[TASK STATEMENT] Repeat the records below word for word and omit each image.
EXERCISE INPUTS Start Marker
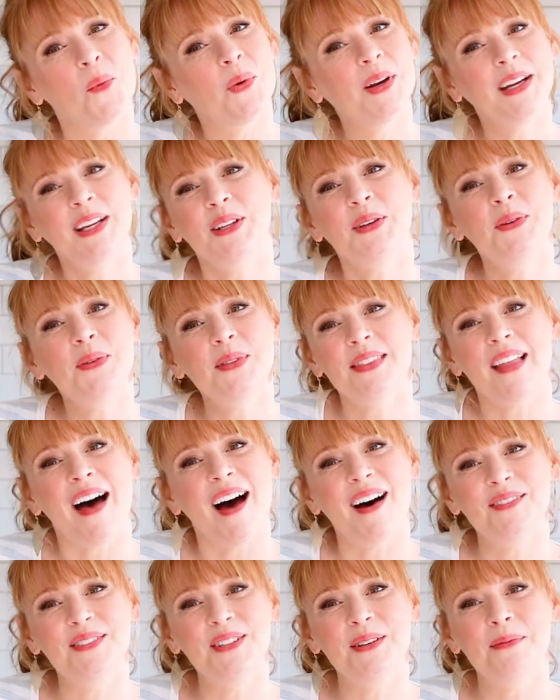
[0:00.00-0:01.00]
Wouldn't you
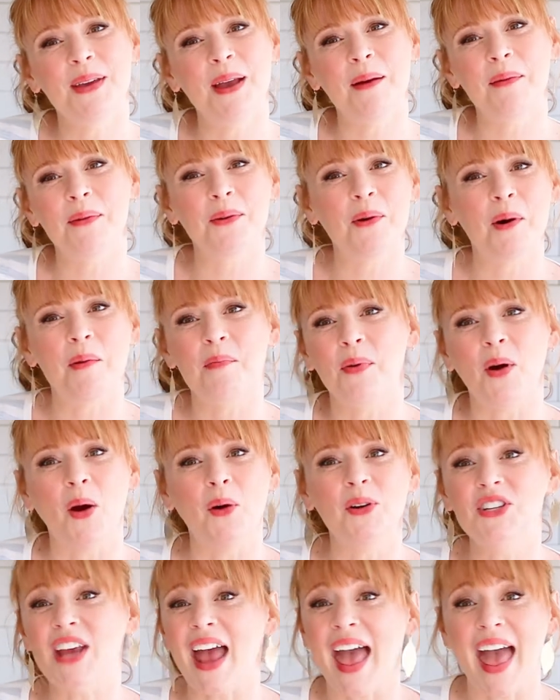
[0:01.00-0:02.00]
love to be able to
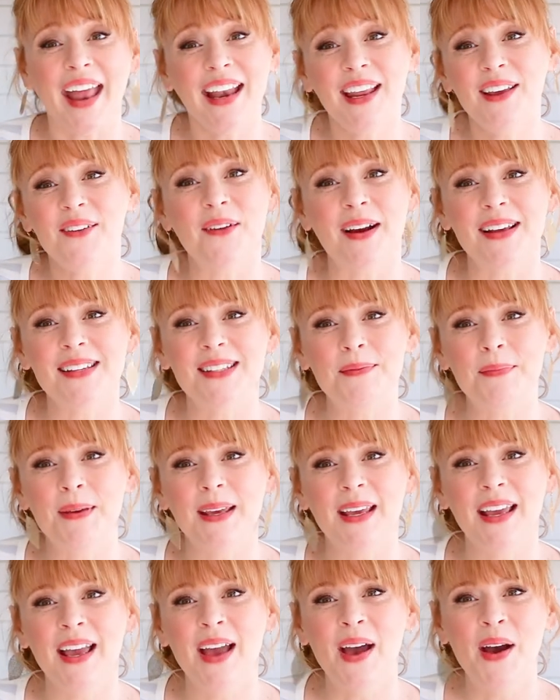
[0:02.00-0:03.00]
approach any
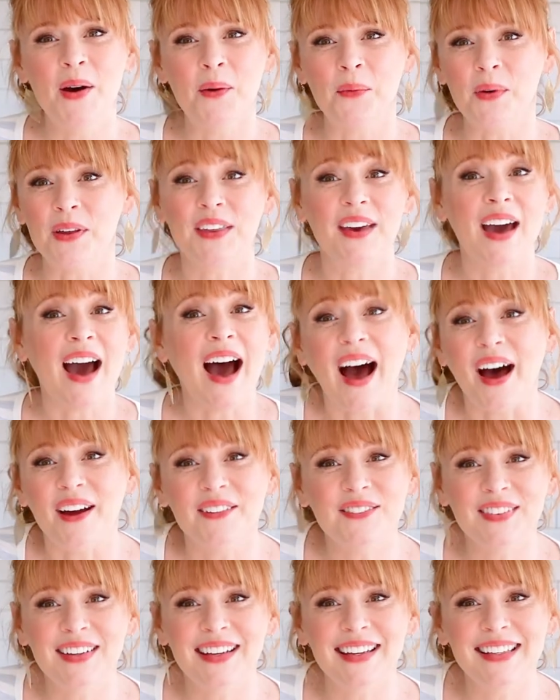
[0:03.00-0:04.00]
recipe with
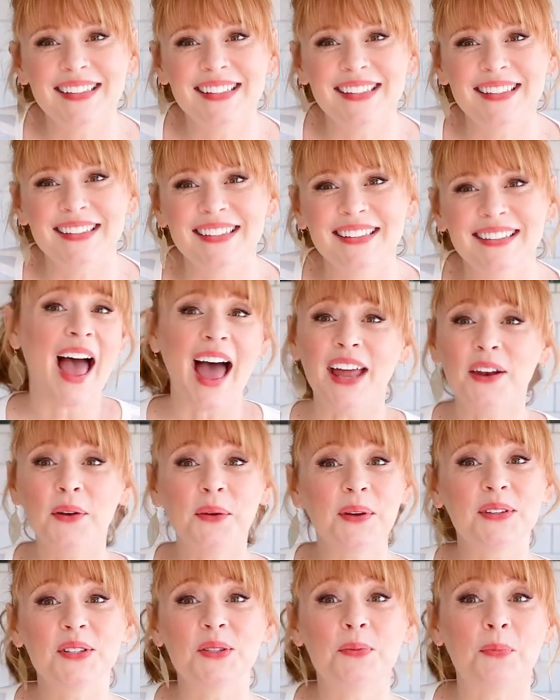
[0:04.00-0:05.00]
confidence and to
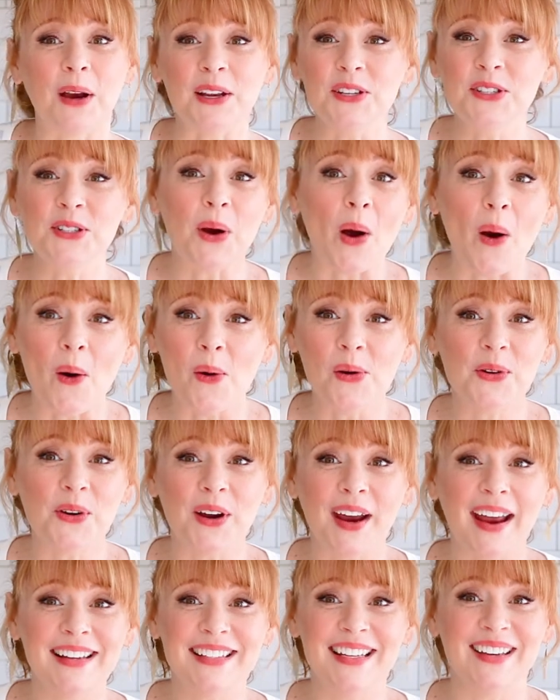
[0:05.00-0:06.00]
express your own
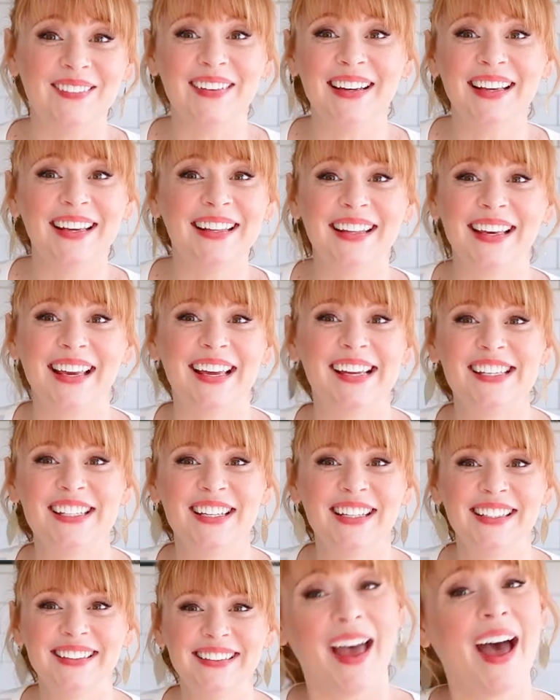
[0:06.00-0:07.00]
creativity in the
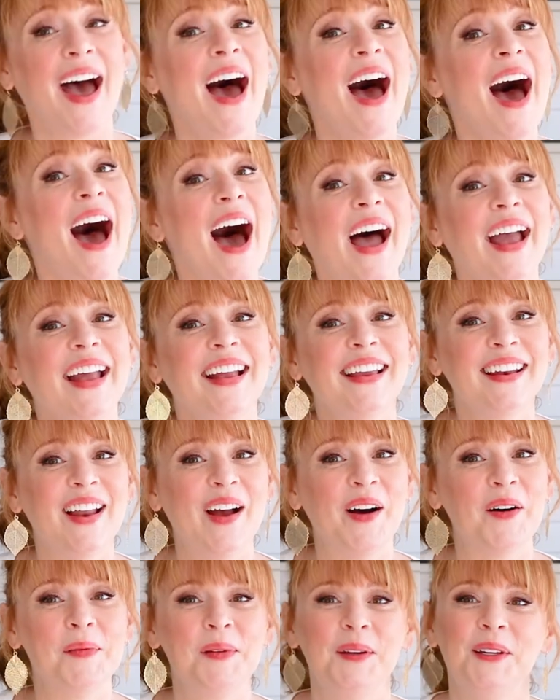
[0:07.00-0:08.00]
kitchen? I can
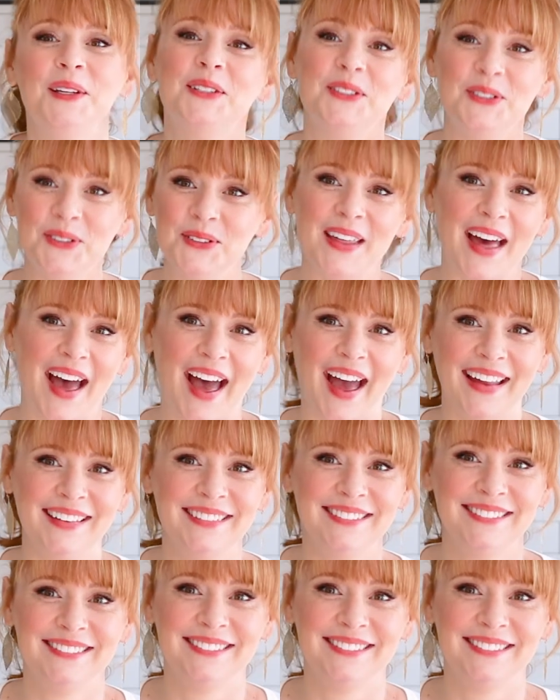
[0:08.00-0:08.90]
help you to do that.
EXERCISE INPUTS End Marker
[ANSWER BOX]
[0:00.00-0:01.00]
Wouldn't you
[0:01.00-0:02.00]
love to be able to
[0:02.00-0:03.00]
approach any
[0:03.00-0:04.00]
recipe with
[0:04.00-0:05.00]
confidence and to
[0:05.00-0:06.00]
express your own
[0:06.00-0:07.00]
creativity in the
[0:07.00-0:08.00]
kitchen? I can
[0:08.00-0:08.90]
help you to do that.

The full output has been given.